ANDERSON COOPER: One of the things that Sen. [Bernie] Sanders points to and a lot of your critics point to is you made three speeches for Goldman Sachs. You were paid $675,000 for three speeches. Was that a mistake? I mean was that a bad error in judgment?

CLINTON: Look. I made speeches to lots of groups. I told them what I thought. I answered questions.

COOPER: But did you have to be paid $675,000?

CLINTON: Well, I don’t know. That’s what they offered.

And if her feigned obliviousness to the access-buying game were not infuriating enough, she let out yet another whopper:

CLINTON : You know every secretary of State that I know has done [paid speeches].

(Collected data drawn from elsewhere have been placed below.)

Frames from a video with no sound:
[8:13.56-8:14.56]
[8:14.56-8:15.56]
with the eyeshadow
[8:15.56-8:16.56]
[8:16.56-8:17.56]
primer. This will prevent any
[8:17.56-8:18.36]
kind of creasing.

COOPER: But (inaudible) for office they’re not running for an office…

CLINTON: Well, I didn’t know…

COOPER: … have known.

CLINTON: To be honest I wasn’t — I wasn’t committed to running. I didn’t know whether I would or not.

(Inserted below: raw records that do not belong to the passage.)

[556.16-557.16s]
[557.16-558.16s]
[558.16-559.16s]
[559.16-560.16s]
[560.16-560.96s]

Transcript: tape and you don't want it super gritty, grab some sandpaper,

COOPER: You didn’t think you were going to run for president again?

CLINTON: I didn’t. You know when I was secretary of State several times I said you know I think I’m done. And you know, so many people came to me, started talking to me.

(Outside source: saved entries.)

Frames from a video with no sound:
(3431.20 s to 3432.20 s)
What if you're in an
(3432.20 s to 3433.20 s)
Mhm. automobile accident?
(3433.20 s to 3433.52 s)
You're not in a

Really? Even while secretary of state, as we know from her emails, her political antennae were on high alert. And certainly those who paid her exorbitant sums and donated to her foundation believed that she would run for president. That is what drove up her price.

The good Hillary Clinton — knowledgeable, occasionally thoughtful (as when expounding on the centrality of gratitude in her life) — is inseparable from the bad Hillary Clinton — often dull and entirely incapable of hiding her greed. When she is hitting her stride, one can imagine how impressive she might be in a general election, but then fairly or not, she can be so unforgettably awful that her strengths are ignored.

It is not surprising that Republicans pounced as soon as the words “That’s what they offered” escaped her lips. “With her incredibly tone deaf answer on her exorbitant speaking fees, Hillary ‘Dead Broke’ Clinton gave New Hampshire voters a good reason not to support her next Tuesday,” Jeff Bechdel of America Rising said in a prepared statement. “The Clintons have lived at the nexus of money and politics for the last quarter century, and it’s one of the main reasons she is struggling so mightily in the areas of trust, ethics, and honesty.”

Clinton likes to fancy herself as an innocent (Oh, gosh, they just wanted to pay me a lot because what I say is so interesting) or a victim. She insisted that the vast right-wing conspiracy is still going strong: “Yes. It has gotten even better funded. You know, they brought in some new multi-billionaires to pump the money in. And, look, these guys play for keeps. They want to control our country. . . . They salve their consciences by giving big money to philanthropy, and, you know, getting great pictures of them standing in front of whatever charity they donated to.” Well, that’s an apt description of her Wall Street backers as well.

Clinton sees herself as the put-upon do-gooder. She is entitled to bend or disregard the rules because her motives are so pure, you see. We cannot question her motives or her shortcuts since she is, in her own mind, above reproach. Those motives always entail her acquisition of great power and wealth. Coincidence? Hardly.